My facility would be funded by state income and local taxes. It would be sustainable because everyone in society would be funding this facility through taxes. It would also be sustainable because by getting people on track with brighter futures, they will be more productive, and better contribute to society. The desired effect is to keep people who need care off the streets and return those who recover back to the work force. In real time, it would probably take a couple years to build and raise enough funds to create a well functioning and productive facility. Their could also be arrangements with big companies that offer training programs for their employees. The companies could help fund the facility and in return, the facility could recommend recovered people to work at the company.

The facility would accept people without health care or insurance plans. The employees that work there could get large tax breaks.
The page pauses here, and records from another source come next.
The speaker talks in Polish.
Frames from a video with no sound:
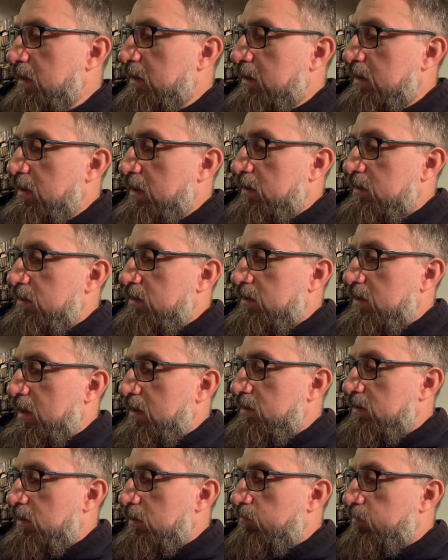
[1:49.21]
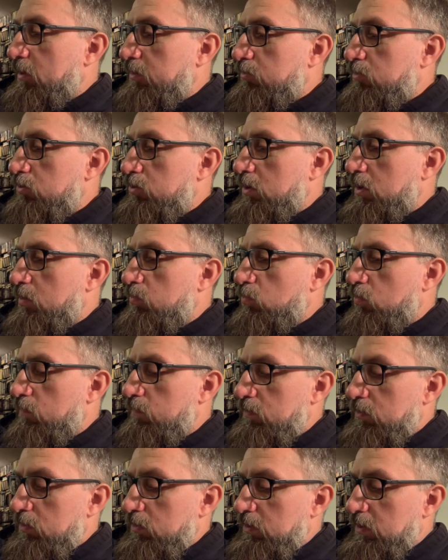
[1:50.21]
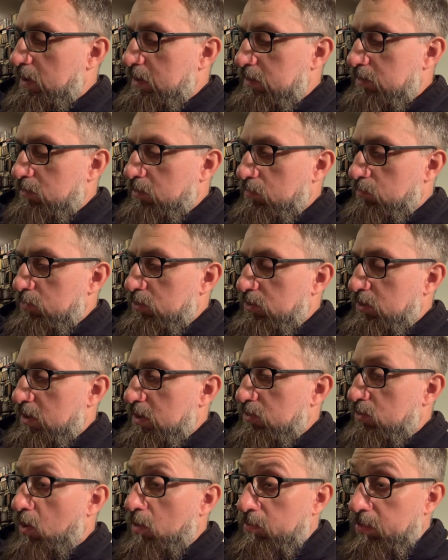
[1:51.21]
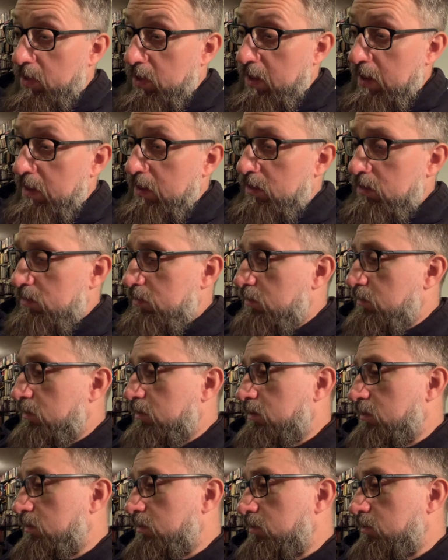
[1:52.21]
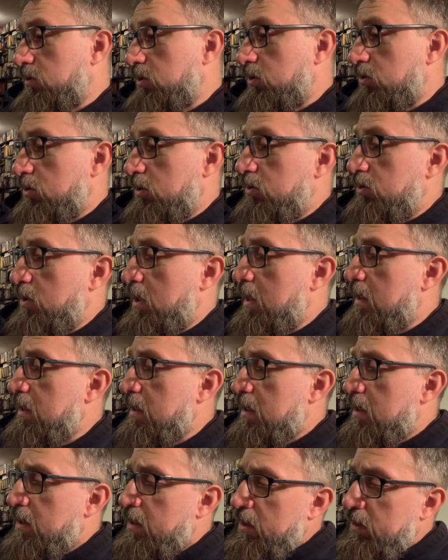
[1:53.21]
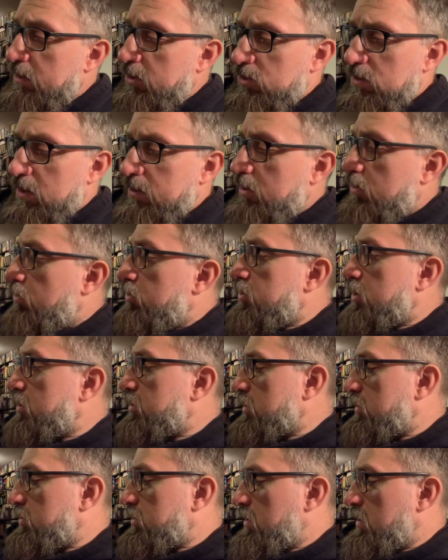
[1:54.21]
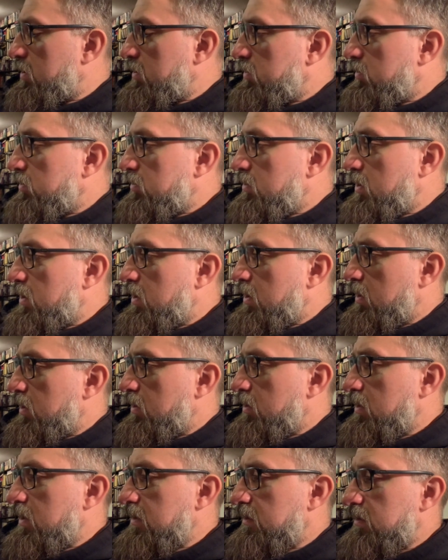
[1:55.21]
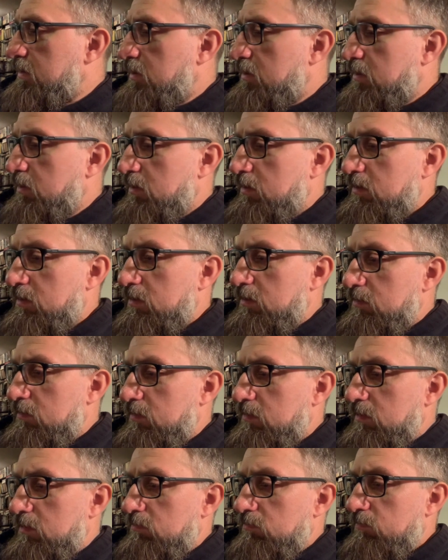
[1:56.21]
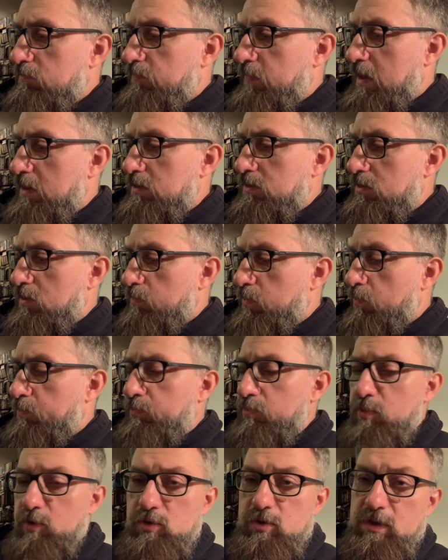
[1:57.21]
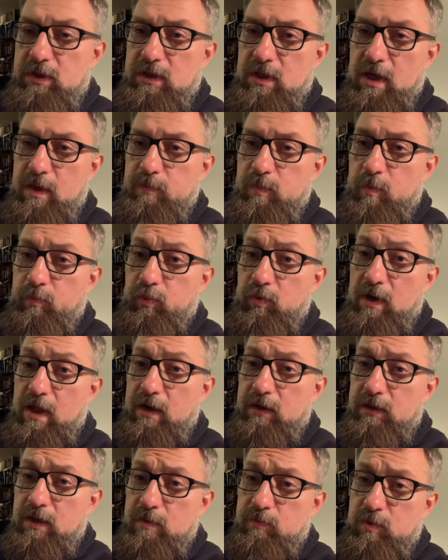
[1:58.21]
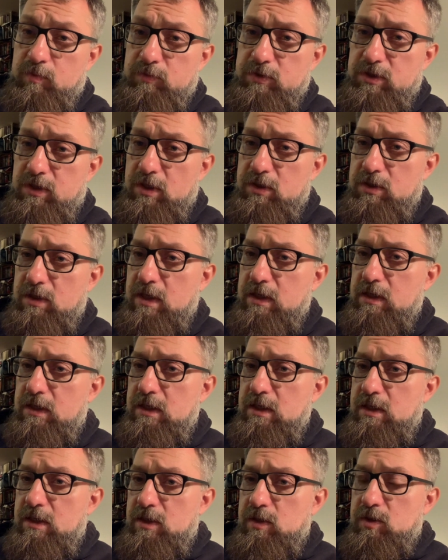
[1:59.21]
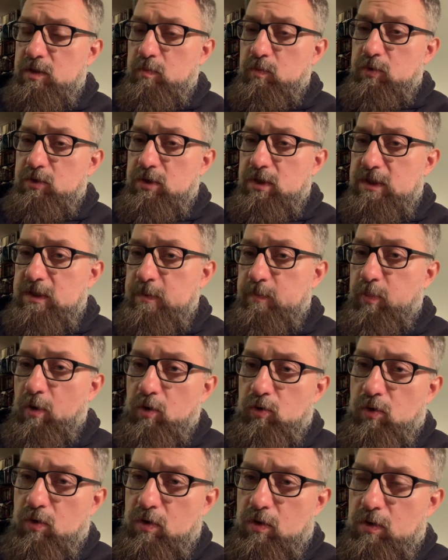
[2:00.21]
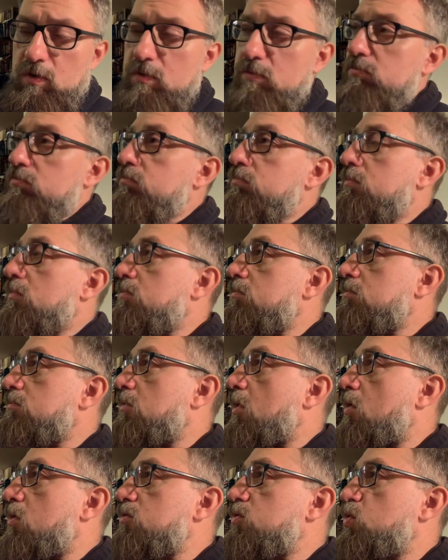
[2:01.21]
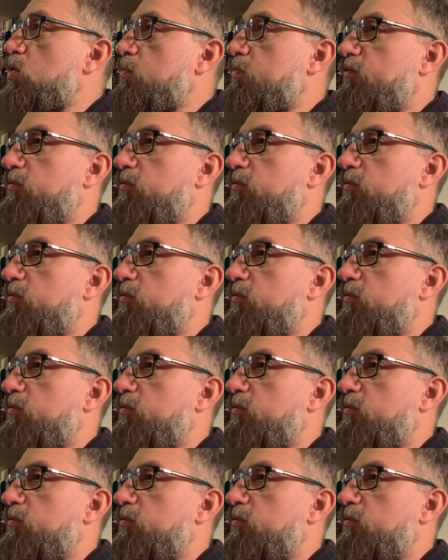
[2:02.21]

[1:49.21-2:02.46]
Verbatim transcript: jak Jacek Bartosiak mówi. Jest to, myślę, dobre, cieszę się. I też dlatego się cieszę, że jest e, bardzo poczytna i popularna, bo myślę, że, że może sporo osób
Doctors would be paid by the hour instead of the patient. The goal would be that as families or individuals came through the system they would go through counseling and be offered job opportunities so that hopefully they could create better lives for themselves after they left the program. Patients with short term and long term health problems would be accepted. Housing would be found for family members who don’t need psychiatric attention. Doctors and patients would work together to choose which is the best way to solving their problems, whether it be with medication or holistically.

For my prototype, I created an advertising campaign on Panera’s paper packaging. I chose Panera because all income levels eat there. Either someone can see the packaging and realize they could use the facility or someone sees it and recommends it to someone else. I also chose Panera because it isn’t often eaten in a car. Yes people take it to go sometimes but it doesn’t have drive throughs. If people are eating it at a table they will most likely notice the packaging as opposed to if they were eating while driving.

Some of the challenges faced by this facility are raising enough money to continually keep facilities clean and safe, and having people know and admit when they need help. These can be overcome by allowing funds to build before the facility is created so that it has enough money to start and prosper. Also, the community could have vans that they send out to look for and help people in need.

The Bowery Mission is a shelter that provides clothes, food, beds, and recovery programs for homeless and low income people.  The primary focus of my facility is to aid people mentally when they don’t have the proper resources to otherwise do so. Manhattan Psychiatric Center offers inpatient and outpatient treatments for adults with mental illnesses. My program gives treatment to anyone any age and although it doesn’t have an inpatient program, they offer temporary housing solutions for those who need it.  New York City Rescue Mission is another place that offers emergency food, shelter, and clothing. They also offer career development opportunities and learning centers. My facility is specifically for people that want to heal mentally so that they can be productive and contribute to society.